Comment rendre vos données plus intelligentes
Jean-francois Parent
2019-07-18 11:15:00
L’enchevêtrement est tellement dense qu’on a l’impression qu’une araignée n’y retrouverait pas ses petits… Sauf que chaque point, et chaque segment qui y converge, représente le détail d’une loi ou d’un règlement d’application fédérale donnant lieu à une mesure fiscale.
François Gaudreau, associé chez KPMG, explique ainsi le projet. « Nous proposons une application pour analyser le rendement des quelque 2600 mesures fiscales fédérales, leurs impacts et leurs ramifications », explique le spécialiste de l’intelligence artificielle et de l’automatisation des processus.
On clique sur un des points à l’écran—le ministère canadien des Transports, par exemple—et chacun des crédits que le ministère administre se décline, visuellement, en une multitude d’interconnexions regroupant toutes les autres lois et règles impliquées dans chacune mesures fiscales analysées.
L’IA, cette inconnue
Ce projet de KPMG n’en est encore qu’à l’étape de la proposition, mais il donne une idée de ce qu’il est possible de faire quand on passe l’information au filtre de l’intelligence artificielle.
Le diplômé de HEC Montréal en finance et économie dans les années 2000 a rapidement pris le virage numérique au lendemain de ses études. D’abord dans le secteur minier, où il lui fallait travailler avec des programmeurs afin d’optimiser les processus. Puis, comme consultant, il a développé son expertise en analytique d’affaires pour gérer la planification de projets et en optimiser les rendements financiers.
Fort de cette expérience, il est devenu consultant en 2015, d’abord avec EY, puis avec KPMG, où il gère une pratique d’intégration de l’apprentissage machine et du réseau neuronal chez les clients du cabinet. Organiser des montagnes de données, les structurer et y superposer une couche d’intelligence artificielle est donc le pain et le beurre de François Gaudreau.
L’Idée est d’appliquer une dose de réflexion aux algorithmes. « Dans un contexte d’affaires juridiques, on peut par exemple analyser les clauses de milliers de contrats et en identifier les tenants et les aboutissants », explique-t-il.
Analyse du sens
Alors que l’automatisation permettra d’extraire les données pertinentes en un moins de temps, il faut aller plus loin et faire en sorte que l’application puisse tirer des conclusions à partir de données incomplètes. « L’analyse de contenu se fait donc en tenant compte des diverses formulations contractuelles », permettant à la machine d’identifier un même contexte se rapportant à deux clauses contractuelles formulées différemment.

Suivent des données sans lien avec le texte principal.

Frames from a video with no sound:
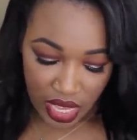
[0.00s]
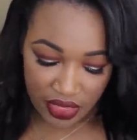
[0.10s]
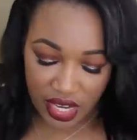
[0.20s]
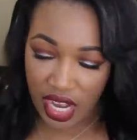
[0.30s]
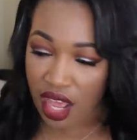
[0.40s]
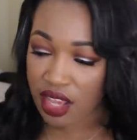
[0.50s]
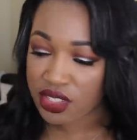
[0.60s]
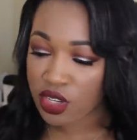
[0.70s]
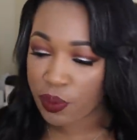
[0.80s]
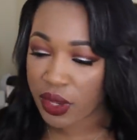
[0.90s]
And then I
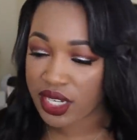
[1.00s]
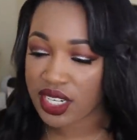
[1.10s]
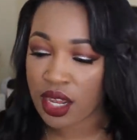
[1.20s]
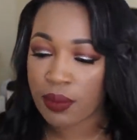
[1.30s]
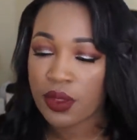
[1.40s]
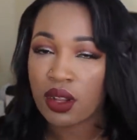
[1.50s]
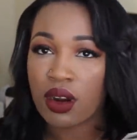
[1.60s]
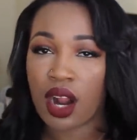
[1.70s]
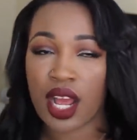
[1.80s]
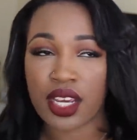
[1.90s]
also picked up the
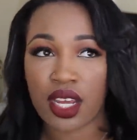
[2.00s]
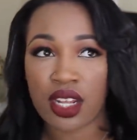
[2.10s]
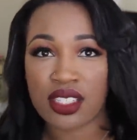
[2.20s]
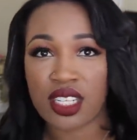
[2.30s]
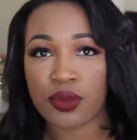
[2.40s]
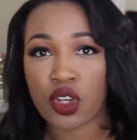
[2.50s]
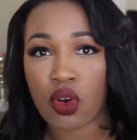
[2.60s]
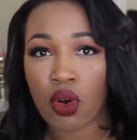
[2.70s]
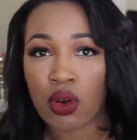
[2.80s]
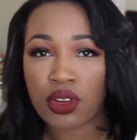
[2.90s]
Lorac Unzipped
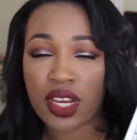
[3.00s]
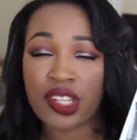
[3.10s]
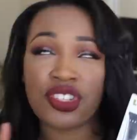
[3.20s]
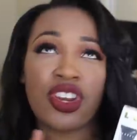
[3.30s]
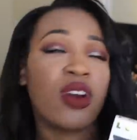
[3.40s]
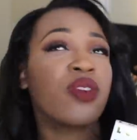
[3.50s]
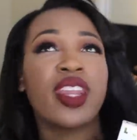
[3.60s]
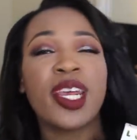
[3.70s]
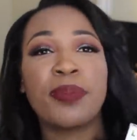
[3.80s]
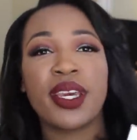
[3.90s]
Gold. You guys know
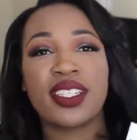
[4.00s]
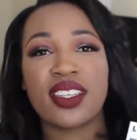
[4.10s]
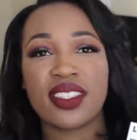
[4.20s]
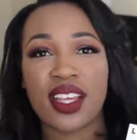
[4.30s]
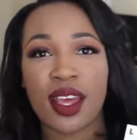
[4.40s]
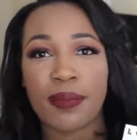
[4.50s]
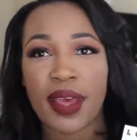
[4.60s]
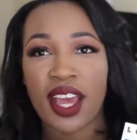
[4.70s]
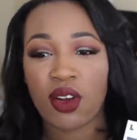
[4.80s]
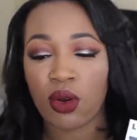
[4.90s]
that I picked this up
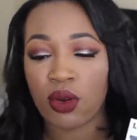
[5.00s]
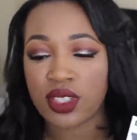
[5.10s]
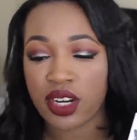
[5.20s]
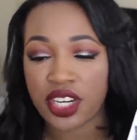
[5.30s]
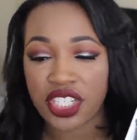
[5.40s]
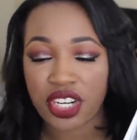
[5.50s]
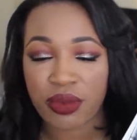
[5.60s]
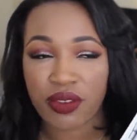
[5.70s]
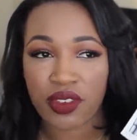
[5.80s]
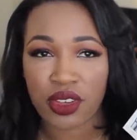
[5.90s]
at Kohl's. I already did a
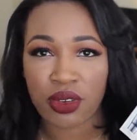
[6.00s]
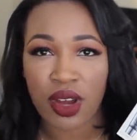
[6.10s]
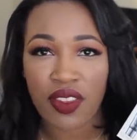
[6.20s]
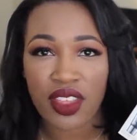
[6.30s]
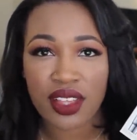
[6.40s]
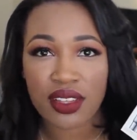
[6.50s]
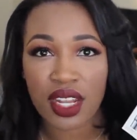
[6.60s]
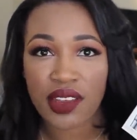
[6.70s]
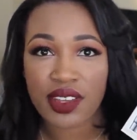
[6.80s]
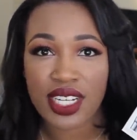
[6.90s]
review on this. I'll
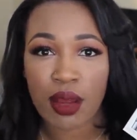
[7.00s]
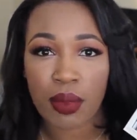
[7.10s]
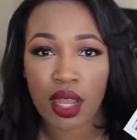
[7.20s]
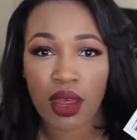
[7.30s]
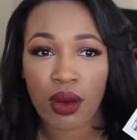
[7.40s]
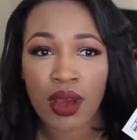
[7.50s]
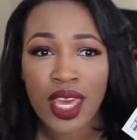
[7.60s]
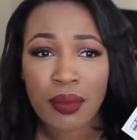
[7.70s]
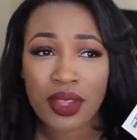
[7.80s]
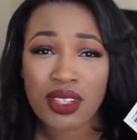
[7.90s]
leave it down below.
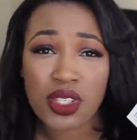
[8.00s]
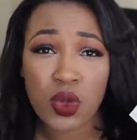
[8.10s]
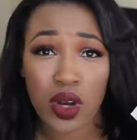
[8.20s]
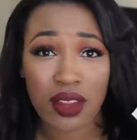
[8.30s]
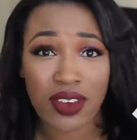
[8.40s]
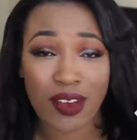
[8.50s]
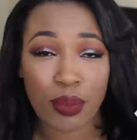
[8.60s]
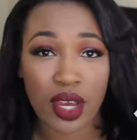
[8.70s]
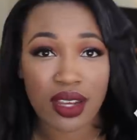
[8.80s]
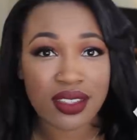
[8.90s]
But this is
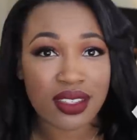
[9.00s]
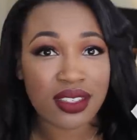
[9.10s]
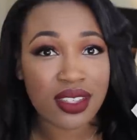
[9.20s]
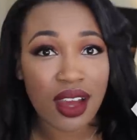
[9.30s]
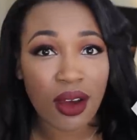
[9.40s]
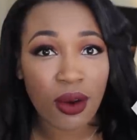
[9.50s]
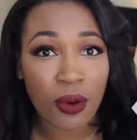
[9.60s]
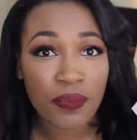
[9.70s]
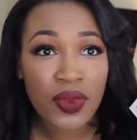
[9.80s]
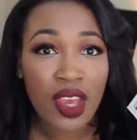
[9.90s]
25 bucks.
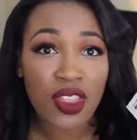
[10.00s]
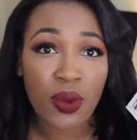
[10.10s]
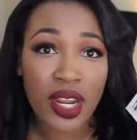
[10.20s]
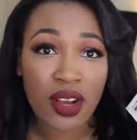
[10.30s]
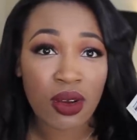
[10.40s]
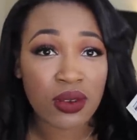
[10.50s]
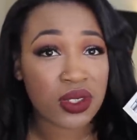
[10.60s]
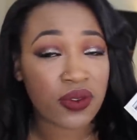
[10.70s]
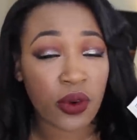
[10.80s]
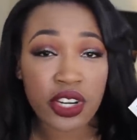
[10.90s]
So the one at Kohl's
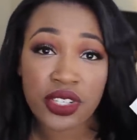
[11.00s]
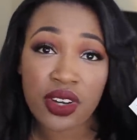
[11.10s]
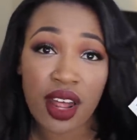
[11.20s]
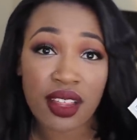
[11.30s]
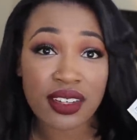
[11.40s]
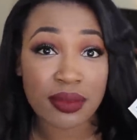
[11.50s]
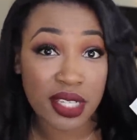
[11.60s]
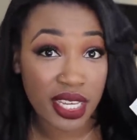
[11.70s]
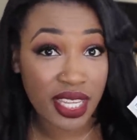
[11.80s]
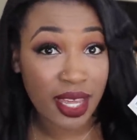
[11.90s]
was $42. I'm
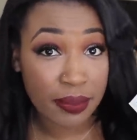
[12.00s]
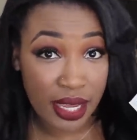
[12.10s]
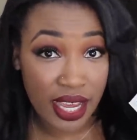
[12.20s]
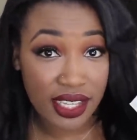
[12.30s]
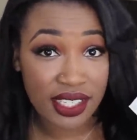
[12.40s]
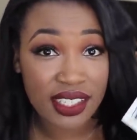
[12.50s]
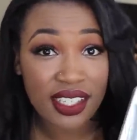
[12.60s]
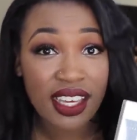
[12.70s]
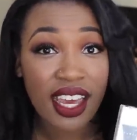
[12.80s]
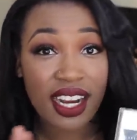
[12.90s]
taking that back
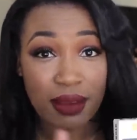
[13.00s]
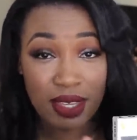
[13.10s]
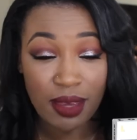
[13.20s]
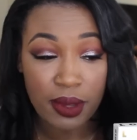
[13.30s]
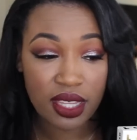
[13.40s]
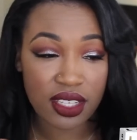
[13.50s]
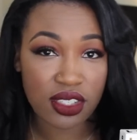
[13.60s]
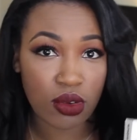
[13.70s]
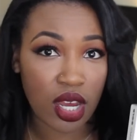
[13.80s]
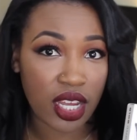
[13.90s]
and I'm keeping
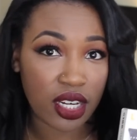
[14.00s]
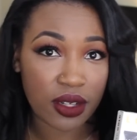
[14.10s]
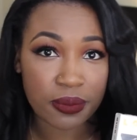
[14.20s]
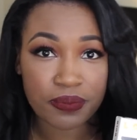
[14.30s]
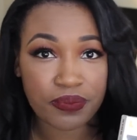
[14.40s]
this one.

« On le voit déjà dans le monde financier. On prend les données financières usuelles, et on y ajoute des données contextuelles, comme l’expérience et l’âge des gestionnaires, la gouvernance, la concurrence, etc. » On peut arriver ainsi à prévoir le rendement financier d’une entreprise, voire son rendement boursier.
Reportons une telle analyse en droit des affaires par exemple, et on peut « situer le contexte légal d’une décision d’affaires, ou encore l’impact commercial d’une décision juridique », explique François Gaudreau.

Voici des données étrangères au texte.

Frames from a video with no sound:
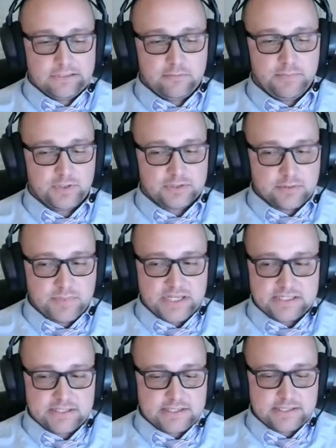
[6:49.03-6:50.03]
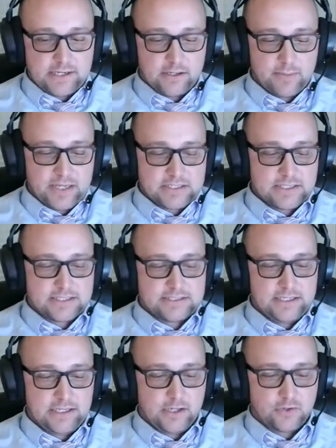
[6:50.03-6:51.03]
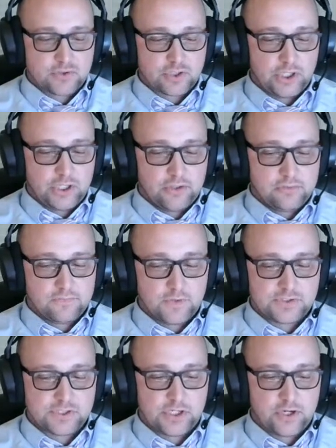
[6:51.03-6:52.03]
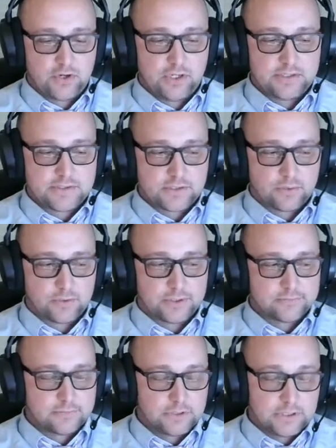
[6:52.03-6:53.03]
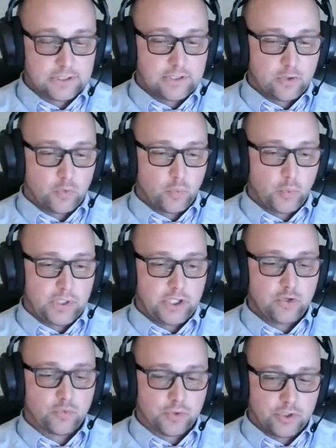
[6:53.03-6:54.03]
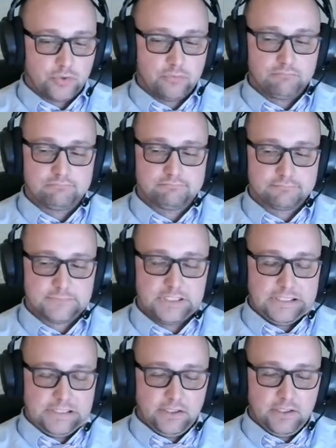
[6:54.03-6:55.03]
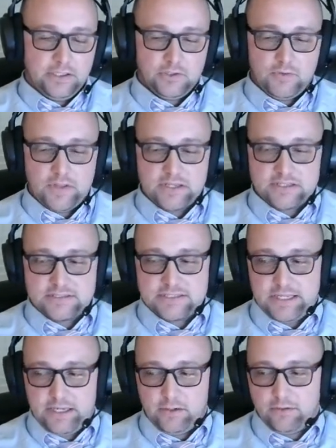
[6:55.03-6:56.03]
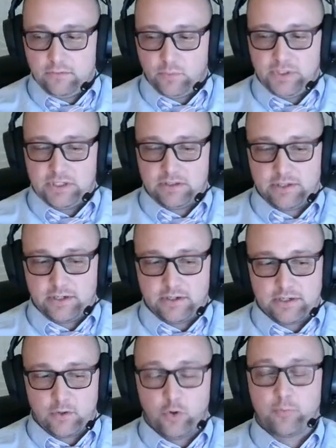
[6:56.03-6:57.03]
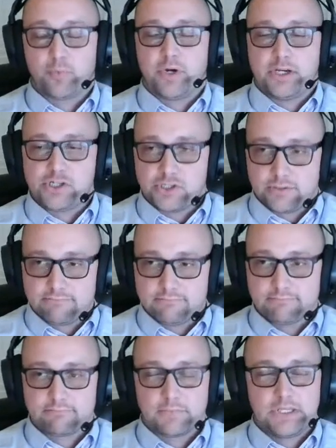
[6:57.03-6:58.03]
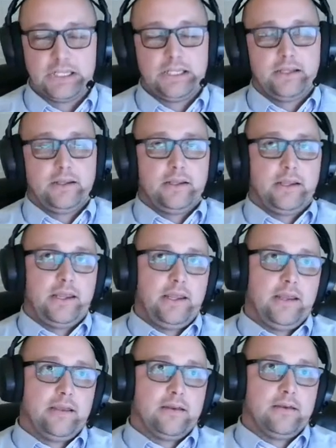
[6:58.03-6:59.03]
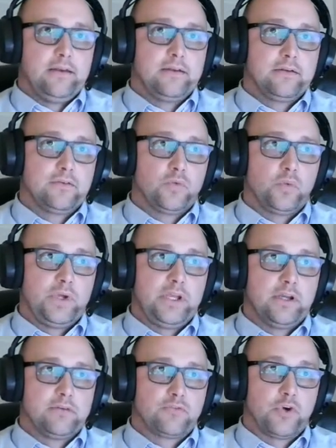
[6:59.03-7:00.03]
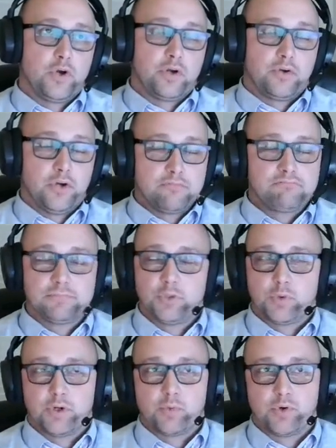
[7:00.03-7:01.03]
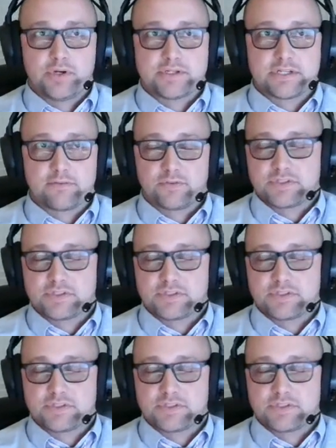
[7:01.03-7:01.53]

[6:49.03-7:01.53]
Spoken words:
Built a business here about 16 years ago for security and solar. We grew. In 2010, we declared a corporation, and we have grown and grown to where we're in several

On voit déjà dans le monde anglo-saxon des services d’analyse juridique des contrats. L’application de l’apprentissage machine aux multitudes de variables qui émaillent la pratique juridique n’est qu’une des multiples promesses de l’intelligence artificielle afin de dégager un sens du fouillis de données légales et juridiques qui émaillent le quotidien des juristes.
Dégager des tendances
L’application de l’intelligence artificielle au cadre juridique permet cependant d’aller plus loin, poursuit François Gaudreau. « Dans les grands contentieux, en recoupant l’analyse des litiges, des contrats et de toutes les données pertinentes aux affaires juridiques avec l’intelligence artificielle permet par exemple de dégager les grandes tendances en matière de litige, ou la probabilité qu’une entreprise perde un litige. »
Il y a loin de la coupe aux lèvres cependant. En effet, du côté de KPMG, on remarque que bien peu d’entreprises sont outillées pour passer à cette étape. « On a rarement les actifs pour indexer les contenus et se doter d’outils permettant de chercher les tendances », explique François Gaudreau.
Car la première étape, souvent négligée, est d’indexer et de numériser les données de façon à ce qu’on puisse les faire parler. Et surtout en tirer une valeur prédictive. « Il arrive souvent que les bases de données soient disparates, non structurées. »
Il faut donc organiser des données comme des contrats, des jugements et finalement beaucoup de texte libre afin d’en extraire une valeur ajoutée.
Tout le monde peut embaucher des spécialistes des données, mais le défi est de faire parler ces données quant au contexte et aux tendances dans lesquelles elles sont générées.
Et ainsi doter les avocats d’outils leur permettant d’aller au-delà de la jurisprudence et de la réglementation.